Jiang Zhichao

Personal information
- Nationality: Chinese
- Born: 6 January 2005 (age 21)

Sport
- Sport: Athletics
- Event: Discus throw

Achievements and titles
- Personal best: Discus: 64.49m (2024)

Medal record
Women's athletics
Representing China
Asian Games
| Silver medal – second place | 2022 Hangzhou | Discus throw |
Asian U20 Championships
| Silver medal – second place | 2023 Yecheon | Discus |

= Jiang Zhichao =

Chinese athlete (born 2005)

Jiang Zhichao (born 6 January 2005) is a Chinese discus thrower. She was a silver medalist at the 2022 Asian Games, having also previously been a silver medalist at the U20 Asian Championships. She competed for China at the 2024 Olympic Games.

==Career==
She was a silver medal winner at the 2023 Asian U20 Athletics Championships in Yecheon, South Korea, with a throw of 55.93 metres in June 2023, to finish runner-up behind compatriot Huang Jingru.

In September 2023, she was a silver medalist at the delayed 2022 Asian Games held in Hangzhou in October 2023, finishing runner-up to compatriot Feng Bin with a throw of 61.04 metres, a new personal best. She had previously also been runner-up to Feng Bin at the Chinese Athletics Championships in June 2023, throwing 60.19 metres.

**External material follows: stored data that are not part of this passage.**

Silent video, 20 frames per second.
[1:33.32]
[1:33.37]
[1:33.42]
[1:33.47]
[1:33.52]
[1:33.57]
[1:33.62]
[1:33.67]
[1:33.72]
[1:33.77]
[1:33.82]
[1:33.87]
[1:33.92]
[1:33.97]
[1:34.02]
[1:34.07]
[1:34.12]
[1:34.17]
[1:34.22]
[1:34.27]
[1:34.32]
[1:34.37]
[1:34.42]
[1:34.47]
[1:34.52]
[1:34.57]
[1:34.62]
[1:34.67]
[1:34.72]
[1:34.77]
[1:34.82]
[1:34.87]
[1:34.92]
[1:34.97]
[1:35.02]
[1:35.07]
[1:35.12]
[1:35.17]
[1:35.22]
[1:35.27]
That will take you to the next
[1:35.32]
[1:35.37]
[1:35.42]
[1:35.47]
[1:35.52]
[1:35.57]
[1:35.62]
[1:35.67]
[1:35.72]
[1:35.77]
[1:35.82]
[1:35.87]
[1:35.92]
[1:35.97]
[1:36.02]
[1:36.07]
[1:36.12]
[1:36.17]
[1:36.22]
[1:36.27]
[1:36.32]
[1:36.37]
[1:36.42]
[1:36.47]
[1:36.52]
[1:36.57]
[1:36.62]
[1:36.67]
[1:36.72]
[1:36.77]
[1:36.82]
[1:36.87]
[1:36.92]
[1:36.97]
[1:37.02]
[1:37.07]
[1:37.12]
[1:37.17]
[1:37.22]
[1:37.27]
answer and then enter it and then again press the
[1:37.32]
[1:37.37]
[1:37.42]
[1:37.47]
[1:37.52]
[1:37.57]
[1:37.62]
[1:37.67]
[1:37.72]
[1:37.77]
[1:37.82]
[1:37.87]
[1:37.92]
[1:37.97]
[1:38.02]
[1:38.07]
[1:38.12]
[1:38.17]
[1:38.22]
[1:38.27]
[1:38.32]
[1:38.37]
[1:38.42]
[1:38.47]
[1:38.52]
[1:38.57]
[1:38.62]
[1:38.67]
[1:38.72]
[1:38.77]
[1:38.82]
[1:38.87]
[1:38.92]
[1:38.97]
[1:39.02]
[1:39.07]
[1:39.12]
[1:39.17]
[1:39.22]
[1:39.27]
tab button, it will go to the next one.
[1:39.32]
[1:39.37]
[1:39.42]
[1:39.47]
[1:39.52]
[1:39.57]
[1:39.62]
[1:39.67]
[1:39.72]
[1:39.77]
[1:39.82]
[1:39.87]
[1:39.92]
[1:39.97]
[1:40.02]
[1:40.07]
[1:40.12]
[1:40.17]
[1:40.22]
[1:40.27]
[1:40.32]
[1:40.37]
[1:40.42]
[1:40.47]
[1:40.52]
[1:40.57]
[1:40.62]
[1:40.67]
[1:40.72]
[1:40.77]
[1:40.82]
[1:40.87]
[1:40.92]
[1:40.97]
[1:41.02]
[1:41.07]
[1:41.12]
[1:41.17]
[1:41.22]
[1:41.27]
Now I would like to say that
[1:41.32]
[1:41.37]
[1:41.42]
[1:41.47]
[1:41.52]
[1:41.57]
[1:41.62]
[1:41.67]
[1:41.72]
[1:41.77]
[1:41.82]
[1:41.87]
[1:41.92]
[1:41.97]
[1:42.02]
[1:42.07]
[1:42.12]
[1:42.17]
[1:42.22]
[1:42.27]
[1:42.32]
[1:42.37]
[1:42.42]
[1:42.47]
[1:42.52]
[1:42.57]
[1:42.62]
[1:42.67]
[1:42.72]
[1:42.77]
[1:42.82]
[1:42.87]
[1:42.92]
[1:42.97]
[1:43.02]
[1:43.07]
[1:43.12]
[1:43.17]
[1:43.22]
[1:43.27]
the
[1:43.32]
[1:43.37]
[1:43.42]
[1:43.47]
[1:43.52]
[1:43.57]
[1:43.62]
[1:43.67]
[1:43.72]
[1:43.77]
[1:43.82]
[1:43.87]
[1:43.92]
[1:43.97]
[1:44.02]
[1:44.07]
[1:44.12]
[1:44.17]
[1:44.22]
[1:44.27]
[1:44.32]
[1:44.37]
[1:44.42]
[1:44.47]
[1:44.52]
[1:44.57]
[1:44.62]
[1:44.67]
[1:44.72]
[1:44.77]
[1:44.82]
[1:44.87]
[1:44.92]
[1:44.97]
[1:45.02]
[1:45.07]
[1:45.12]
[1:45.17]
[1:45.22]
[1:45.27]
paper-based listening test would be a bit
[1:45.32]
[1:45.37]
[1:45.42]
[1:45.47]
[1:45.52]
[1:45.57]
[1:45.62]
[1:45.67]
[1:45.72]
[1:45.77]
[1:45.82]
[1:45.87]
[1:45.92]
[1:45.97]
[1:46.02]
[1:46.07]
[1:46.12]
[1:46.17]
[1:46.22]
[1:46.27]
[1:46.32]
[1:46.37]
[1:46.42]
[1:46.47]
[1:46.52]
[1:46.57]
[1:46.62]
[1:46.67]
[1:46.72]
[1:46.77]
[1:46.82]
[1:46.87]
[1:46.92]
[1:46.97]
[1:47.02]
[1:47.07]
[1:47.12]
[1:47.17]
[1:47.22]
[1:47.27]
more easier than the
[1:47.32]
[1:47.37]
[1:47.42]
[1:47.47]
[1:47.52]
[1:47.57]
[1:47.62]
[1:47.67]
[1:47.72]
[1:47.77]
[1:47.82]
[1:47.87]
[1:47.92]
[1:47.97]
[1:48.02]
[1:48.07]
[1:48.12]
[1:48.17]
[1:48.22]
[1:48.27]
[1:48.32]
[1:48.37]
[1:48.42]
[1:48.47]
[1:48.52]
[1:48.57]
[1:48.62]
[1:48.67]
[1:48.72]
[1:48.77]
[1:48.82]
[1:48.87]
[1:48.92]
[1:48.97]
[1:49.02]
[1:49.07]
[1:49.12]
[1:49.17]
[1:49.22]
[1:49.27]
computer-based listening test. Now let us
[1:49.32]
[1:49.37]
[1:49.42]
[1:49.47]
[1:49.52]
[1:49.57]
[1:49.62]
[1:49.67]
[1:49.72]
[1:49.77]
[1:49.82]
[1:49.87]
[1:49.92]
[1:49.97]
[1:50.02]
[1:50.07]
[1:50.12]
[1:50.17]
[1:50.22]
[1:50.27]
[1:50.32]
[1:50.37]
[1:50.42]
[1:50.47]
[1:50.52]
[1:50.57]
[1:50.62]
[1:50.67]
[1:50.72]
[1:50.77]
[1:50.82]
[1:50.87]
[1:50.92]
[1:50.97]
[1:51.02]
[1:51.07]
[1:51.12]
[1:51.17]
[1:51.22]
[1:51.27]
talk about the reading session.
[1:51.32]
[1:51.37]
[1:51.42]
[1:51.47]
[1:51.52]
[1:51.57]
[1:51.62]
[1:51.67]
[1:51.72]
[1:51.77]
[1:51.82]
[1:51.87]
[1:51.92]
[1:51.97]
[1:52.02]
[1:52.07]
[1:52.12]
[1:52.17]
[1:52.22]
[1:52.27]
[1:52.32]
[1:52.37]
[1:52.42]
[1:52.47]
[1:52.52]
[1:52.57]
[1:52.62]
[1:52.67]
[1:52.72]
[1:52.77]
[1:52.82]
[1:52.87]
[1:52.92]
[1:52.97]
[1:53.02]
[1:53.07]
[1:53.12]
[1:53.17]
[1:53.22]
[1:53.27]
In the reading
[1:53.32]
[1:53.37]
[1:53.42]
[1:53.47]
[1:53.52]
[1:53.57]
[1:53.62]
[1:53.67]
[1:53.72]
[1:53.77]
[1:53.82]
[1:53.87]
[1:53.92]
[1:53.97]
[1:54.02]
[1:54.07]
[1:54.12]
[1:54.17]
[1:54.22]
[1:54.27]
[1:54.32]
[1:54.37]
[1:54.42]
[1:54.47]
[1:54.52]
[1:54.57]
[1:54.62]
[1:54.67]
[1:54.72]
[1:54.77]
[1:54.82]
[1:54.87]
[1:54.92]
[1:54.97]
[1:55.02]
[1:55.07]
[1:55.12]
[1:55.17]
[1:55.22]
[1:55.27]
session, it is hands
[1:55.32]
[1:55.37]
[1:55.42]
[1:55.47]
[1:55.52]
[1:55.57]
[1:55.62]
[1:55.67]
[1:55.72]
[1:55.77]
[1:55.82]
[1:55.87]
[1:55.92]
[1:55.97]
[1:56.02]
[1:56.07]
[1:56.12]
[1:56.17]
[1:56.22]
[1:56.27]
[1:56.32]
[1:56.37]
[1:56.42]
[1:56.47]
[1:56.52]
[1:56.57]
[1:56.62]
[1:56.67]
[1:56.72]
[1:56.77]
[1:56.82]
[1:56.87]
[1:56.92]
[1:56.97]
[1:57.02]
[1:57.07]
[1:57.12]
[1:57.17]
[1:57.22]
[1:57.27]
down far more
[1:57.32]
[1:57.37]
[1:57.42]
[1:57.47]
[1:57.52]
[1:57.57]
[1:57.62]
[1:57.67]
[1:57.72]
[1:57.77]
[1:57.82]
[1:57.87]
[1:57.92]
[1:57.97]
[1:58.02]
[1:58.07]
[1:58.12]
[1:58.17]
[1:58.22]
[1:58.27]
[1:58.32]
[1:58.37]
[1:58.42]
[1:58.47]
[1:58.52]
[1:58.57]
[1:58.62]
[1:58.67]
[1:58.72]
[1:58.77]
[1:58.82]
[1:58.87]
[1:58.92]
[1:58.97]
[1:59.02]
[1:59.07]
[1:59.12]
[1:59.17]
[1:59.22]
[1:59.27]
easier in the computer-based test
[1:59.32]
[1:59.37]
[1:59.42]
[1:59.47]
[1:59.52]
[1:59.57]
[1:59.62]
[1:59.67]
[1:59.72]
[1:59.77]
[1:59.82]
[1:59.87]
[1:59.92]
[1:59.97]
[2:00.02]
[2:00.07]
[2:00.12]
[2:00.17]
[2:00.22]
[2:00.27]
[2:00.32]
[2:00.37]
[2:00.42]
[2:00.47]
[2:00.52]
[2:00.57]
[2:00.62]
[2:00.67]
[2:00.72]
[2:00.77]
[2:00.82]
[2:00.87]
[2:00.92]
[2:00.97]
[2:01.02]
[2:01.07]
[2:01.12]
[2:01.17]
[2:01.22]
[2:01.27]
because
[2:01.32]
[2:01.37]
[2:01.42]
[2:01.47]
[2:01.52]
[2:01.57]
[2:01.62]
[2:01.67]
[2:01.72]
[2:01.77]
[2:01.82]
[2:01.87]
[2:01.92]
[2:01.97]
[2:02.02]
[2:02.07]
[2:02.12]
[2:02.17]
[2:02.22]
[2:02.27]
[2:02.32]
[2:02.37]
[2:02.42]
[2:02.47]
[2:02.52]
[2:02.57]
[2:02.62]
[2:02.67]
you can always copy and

She improved her personal best to 64.49 metres competing in Germany in May 2024. She was runner up to Feng Bin again at the Chinese Athletics Championships in June 2024, throwing 60.94 metres. She was selected to compete in the discus throw at the 2024 Paris Olympics, where she managed a distance of 59.10 metres and did not qualify for the final.

She threw 60.10 metres to finish eighth at the 2025 Xiamen Diamond League event in China, in April 2025. In September 2025, she competed at the 2025 World Athletics Championships in Tokyo, Japan, without reaching the final.